[[ Data extract open ]]

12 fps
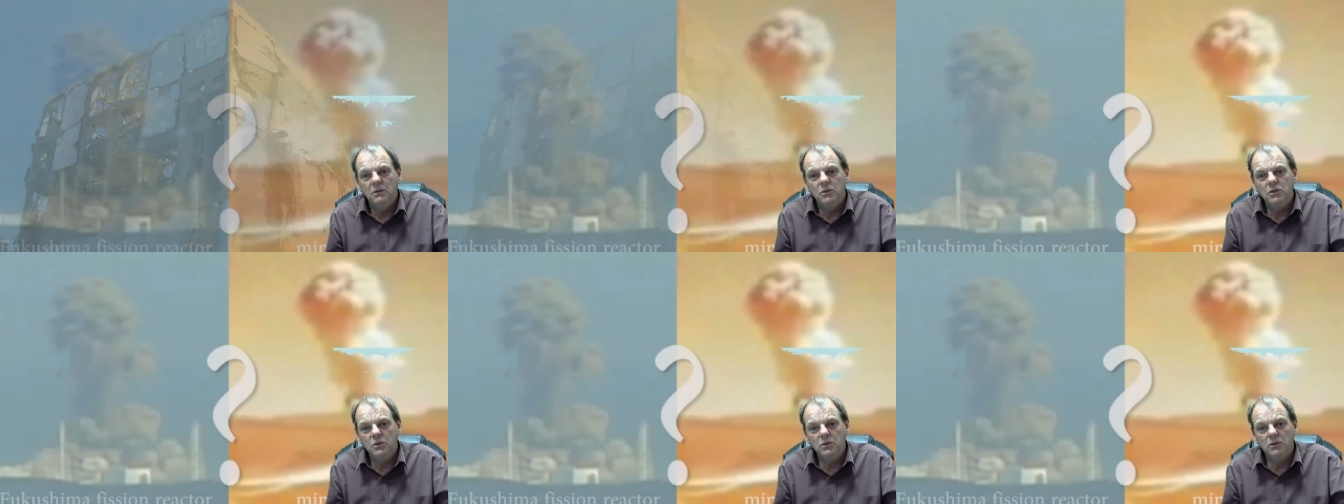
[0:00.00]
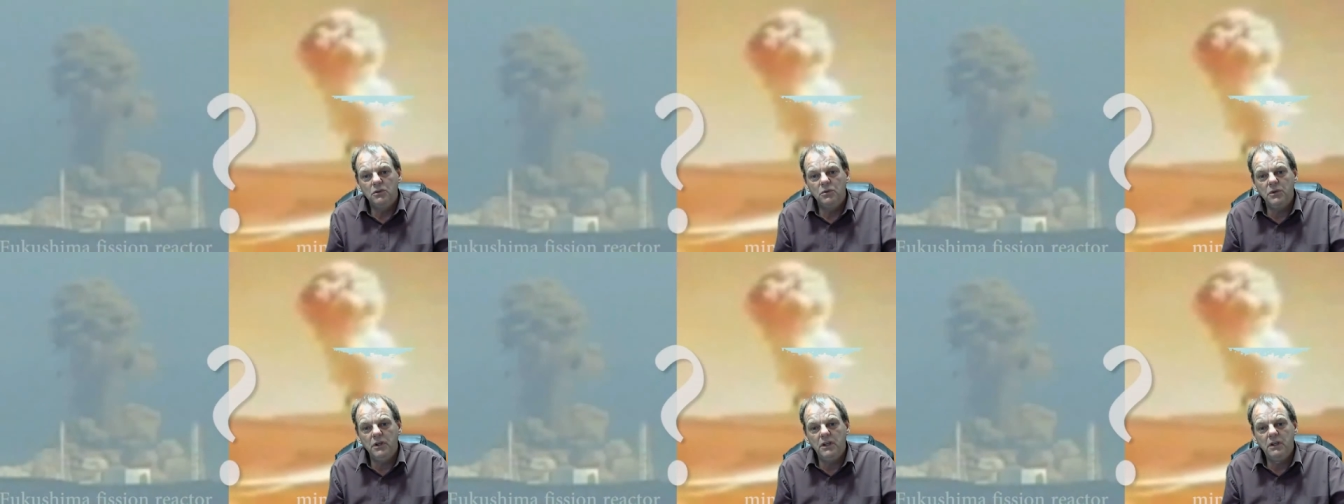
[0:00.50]
was Unit
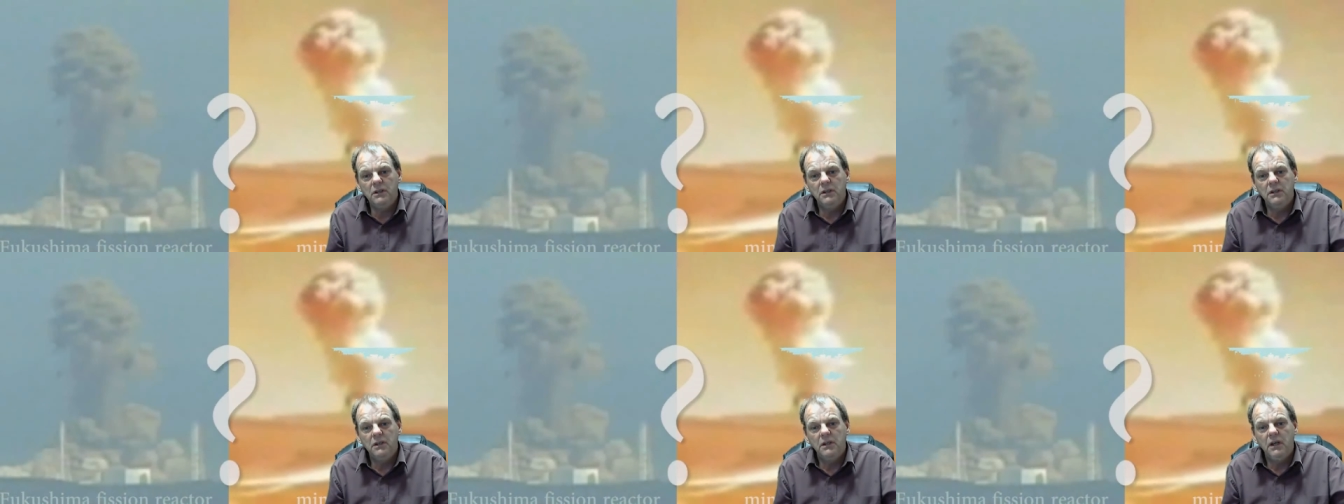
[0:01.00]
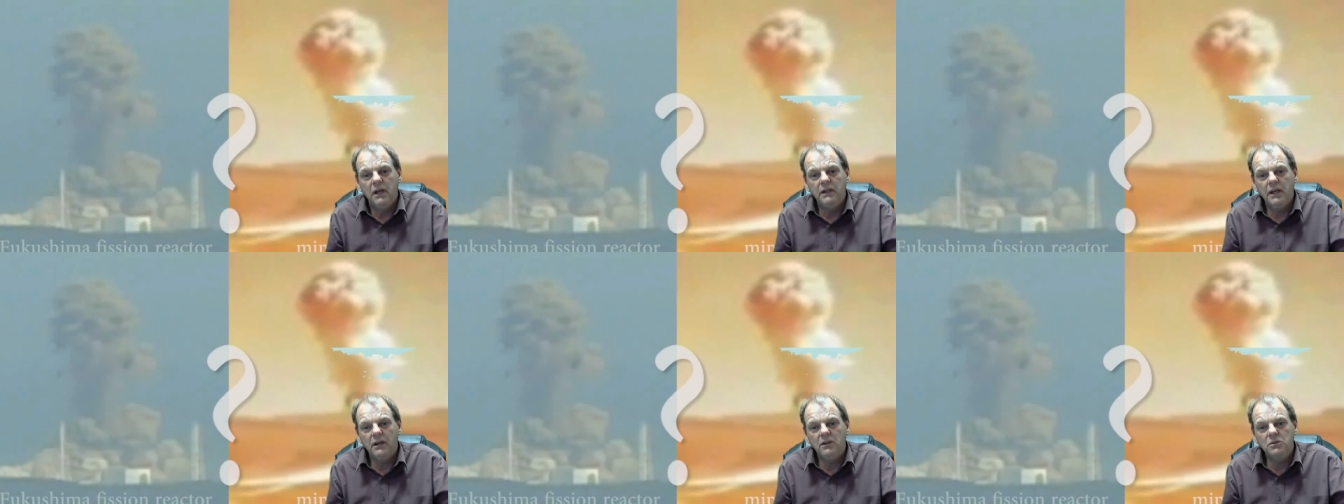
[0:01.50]
3, and
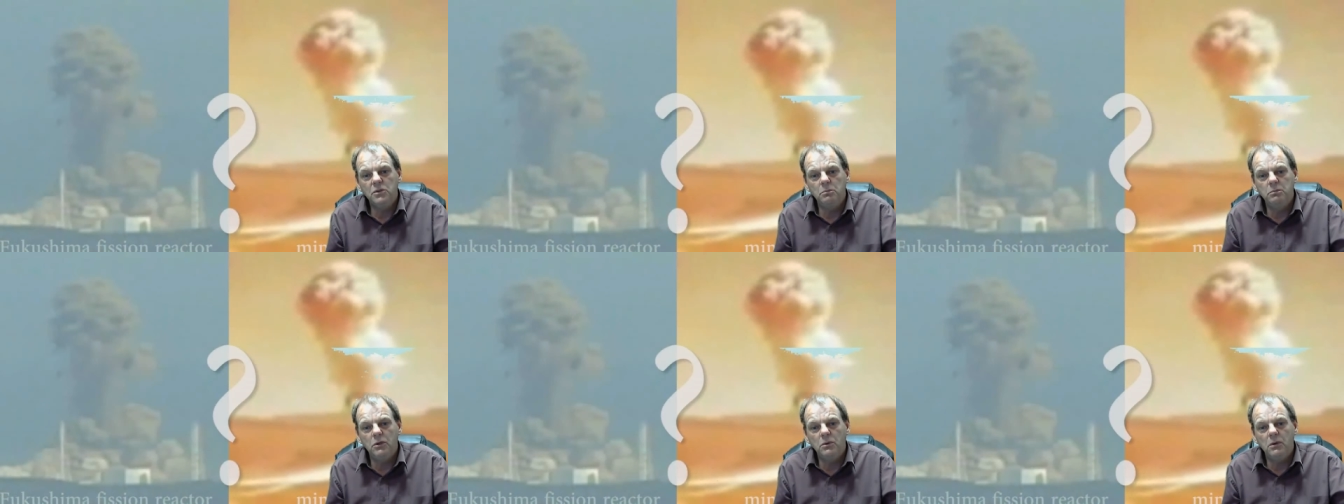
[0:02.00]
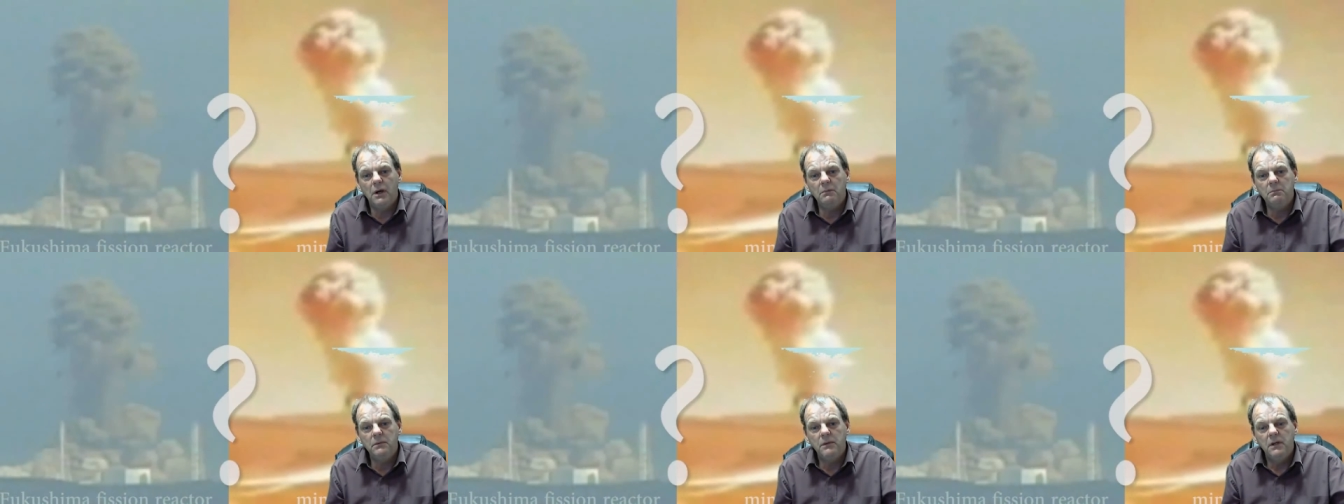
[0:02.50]
that also blew
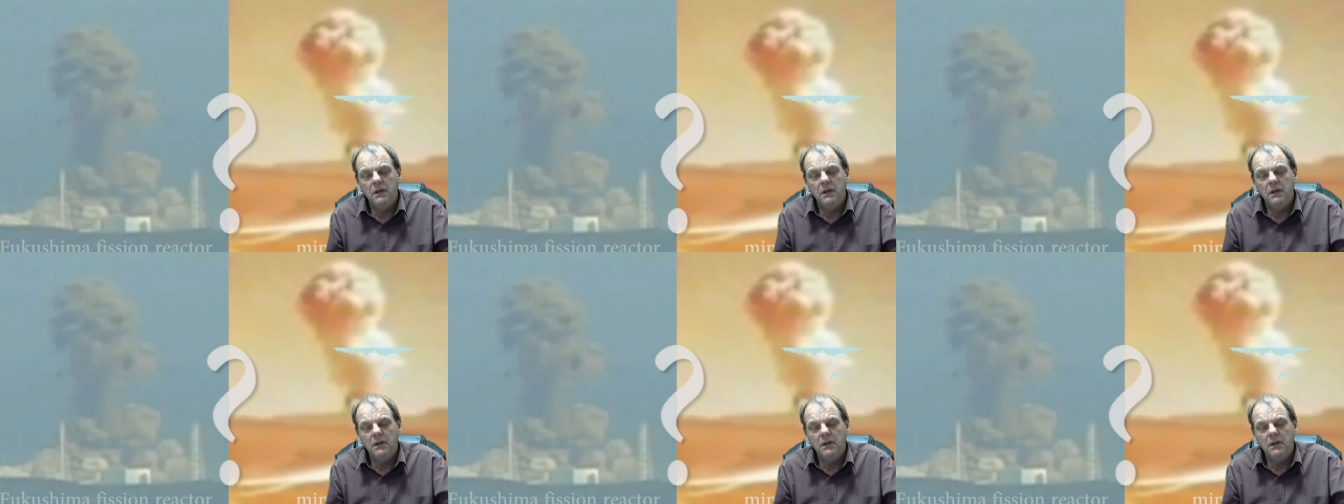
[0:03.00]
up.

[[ Data extract closed ]]

Directions for this task — If a picture appears in the data, omit it; transcribe all the rest exactly.

Task solution —
12 fps
[0:00.00]
[0:00.50]
was Unit
[0:01.00]
[0:01.50]
3, and
[0:02.00]
[0:02.50]
that also blew
[0:03.00]
up.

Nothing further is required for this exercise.